Again, we can follow the same procedure above to remove those stop words and rank words by frequency.

Results

These are the ten most frequently used words in Title and Description of listings in the Boston Area

Title ['boston',
'room',
'bedroom',
'private',
'end',
'apt',
'apartment',
'near',
'cozy',
'studio']

Description
['boston',
'room',
'apartment',
'kitchen',
'walk',
'bedroom',
'bed',
'living',
'located',
'street']

of the top-rated listings

Title['boston',
'room',
'end',
'south',
'private',
'near',
'sunny',
'cozy',
'location',
'w']
Description['boston',
'room',
'bedroom',
'apartment',
'kitchen',
'private',
'bed',
'living',
'walk',
'home']

of the poorly rated listings

Title['umass',
'mgh',
'longwood',
'city',
'bcec',
'apartment',
'cozy',
'train',
'private',
'room']
Description['mins',
'room',
'train',
'station',
'apartment',
'kitchen',
'boston',
'minutes',
'free',
'access']

Conclusion

After examing those ten most frequent words used in the title and description of all listings, the top-rated listings, and the poorly rated listings, I made the following observations

  1. Six out of ten overlapping words are in the titles of all listings and the top-rated listings.
  2. Seven out of ten overlapping words are in the descriptions of all listings and the top-rated listings.
  3. Four out of ten overlapping words are in the titles of all listings and the poorly rated listings
  4. Four out of ten overlapping words are in the descriptions of all listings and the poorly rated listings

In general, I can see more specific/unique words used in the poorly rated listings. For example, words indicating particular parts of the city, such as MGH, Longwood, and terms that specify a time, such as mins, are used.

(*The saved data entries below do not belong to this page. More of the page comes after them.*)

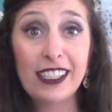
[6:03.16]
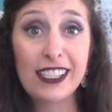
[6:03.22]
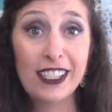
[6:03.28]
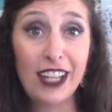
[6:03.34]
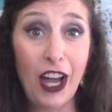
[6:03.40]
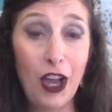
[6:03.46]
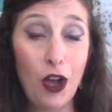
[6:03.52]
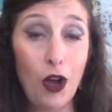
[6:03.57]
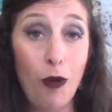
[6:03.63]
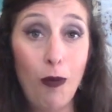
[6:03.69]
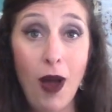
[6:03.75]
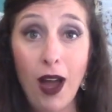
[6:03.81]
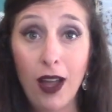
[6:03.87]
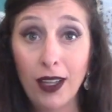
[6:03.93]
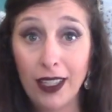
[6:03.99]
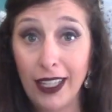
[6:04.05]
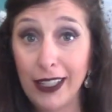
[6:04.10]
style
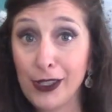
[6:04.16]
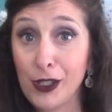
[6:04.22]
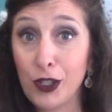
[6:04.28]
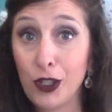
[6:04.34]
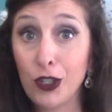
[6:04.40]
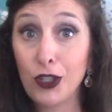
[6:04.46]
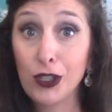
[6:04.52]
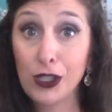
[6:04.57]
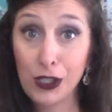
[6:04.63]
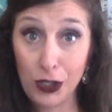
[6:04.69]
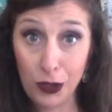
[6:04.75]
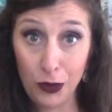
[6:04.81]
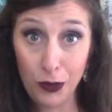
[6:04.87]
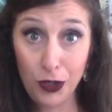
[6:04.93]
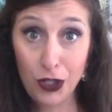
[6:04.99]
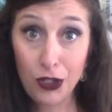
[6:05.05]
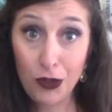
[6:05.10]
polyester
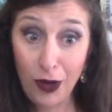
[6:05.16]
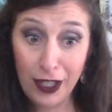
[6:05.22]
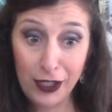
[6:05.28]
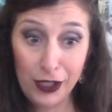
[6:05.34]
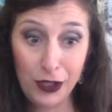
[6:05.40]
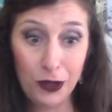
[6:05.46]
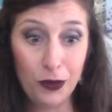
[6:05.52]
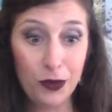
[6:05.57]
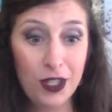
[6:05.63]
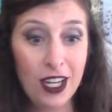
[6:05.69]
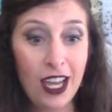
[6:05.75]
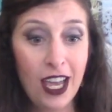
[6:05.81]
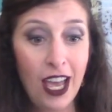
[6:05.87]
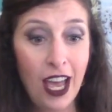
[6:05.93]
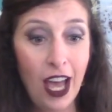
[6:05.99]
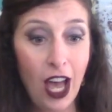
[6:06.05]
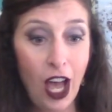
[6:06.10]
suit, dress suit.
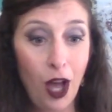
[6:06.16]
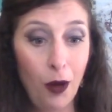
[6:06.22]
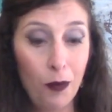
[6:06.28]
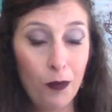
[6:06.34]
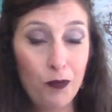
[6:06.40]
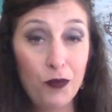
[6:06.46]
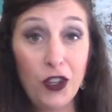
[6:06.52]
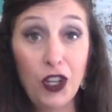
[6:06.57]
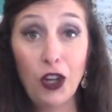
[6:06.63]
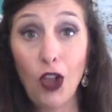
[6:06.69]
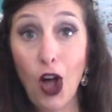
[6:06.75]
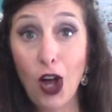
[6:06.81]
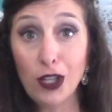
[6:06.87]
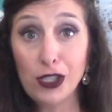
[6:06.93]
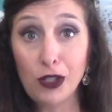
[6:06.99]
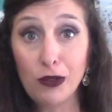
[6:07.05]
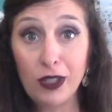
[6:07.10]
He'll
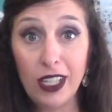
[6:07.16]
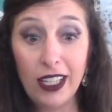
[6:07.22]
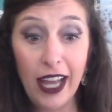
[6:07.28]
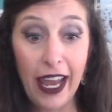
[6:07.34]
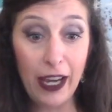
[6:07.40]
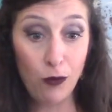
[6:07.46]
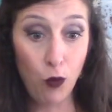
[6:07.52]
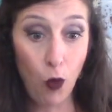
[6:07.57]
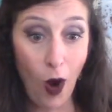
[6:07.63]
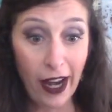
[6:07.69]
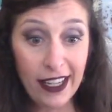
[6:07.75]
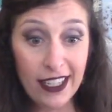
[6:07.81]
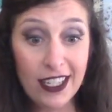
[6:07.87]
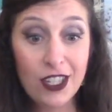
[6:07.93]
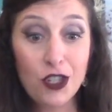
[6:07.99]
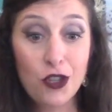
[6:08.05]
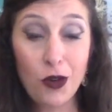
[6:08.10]
also need a
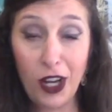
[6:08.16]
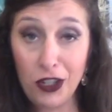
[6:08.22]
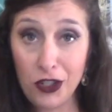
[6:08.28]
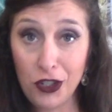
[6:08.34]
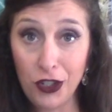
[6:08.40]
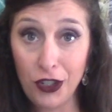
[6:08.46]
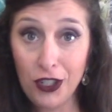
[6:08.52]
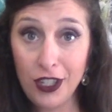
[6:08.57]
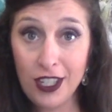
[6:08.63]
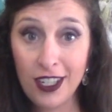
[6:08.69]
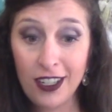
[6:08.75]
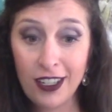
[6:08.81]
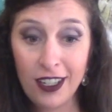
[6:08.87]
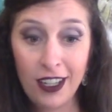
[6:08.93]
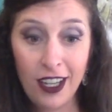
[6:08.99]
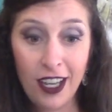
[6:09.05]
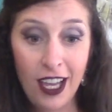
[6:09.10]
white dress shirt,
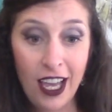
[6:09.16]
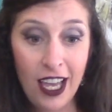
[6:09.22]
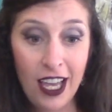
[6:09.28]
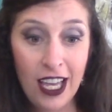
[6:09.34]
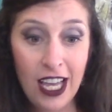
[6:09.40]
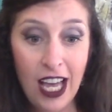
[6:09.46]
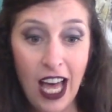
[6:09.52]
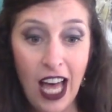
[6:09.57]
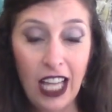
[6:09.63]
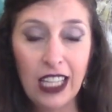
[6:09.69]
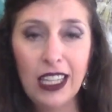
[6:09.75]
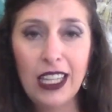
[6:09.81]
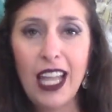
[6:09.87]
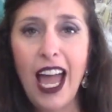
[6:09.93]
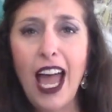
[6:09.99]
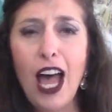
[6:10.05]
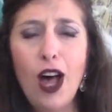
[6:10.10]
a
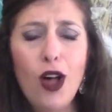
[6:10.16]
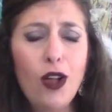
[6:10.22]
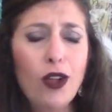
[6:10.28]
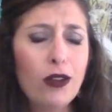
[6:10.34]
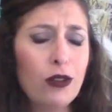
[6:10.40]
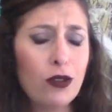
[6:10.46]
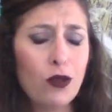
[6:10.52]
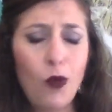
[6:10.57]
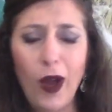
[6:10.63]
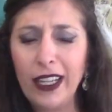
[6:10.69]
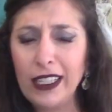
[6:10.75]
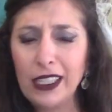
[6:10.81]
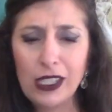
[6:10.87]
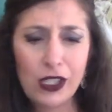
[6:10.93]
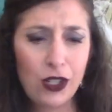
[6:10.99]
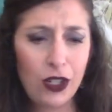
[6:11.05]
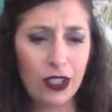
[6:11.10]

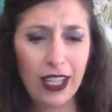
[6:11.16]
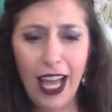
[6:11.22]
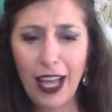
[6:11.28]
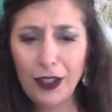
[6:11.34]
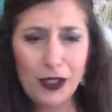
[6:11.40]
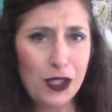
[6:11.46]
loud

According to the analysis above, when you write a listing post, don’t sweat about writing precise information in the posting; instead, use the words most commonly used in all listings.

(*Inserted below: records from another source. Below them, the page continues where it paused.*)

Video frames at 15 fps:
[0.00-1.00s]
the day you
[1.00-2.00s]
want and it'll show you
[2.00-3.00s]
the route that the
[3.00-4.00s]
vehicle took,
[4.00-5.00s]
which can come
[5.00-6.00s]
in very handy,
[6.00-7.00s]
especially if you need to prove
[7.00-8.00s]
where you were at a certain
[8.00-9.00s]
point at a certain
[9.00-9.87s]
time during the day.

I can speculate why those listings with very specifics terms used got poor ratings. Assuming all the property conditions are relatively similar (I know this is a BIG assumption), having unique, specific descriptive terms in the listing may give potential customers different expectations than what the owner originally intended.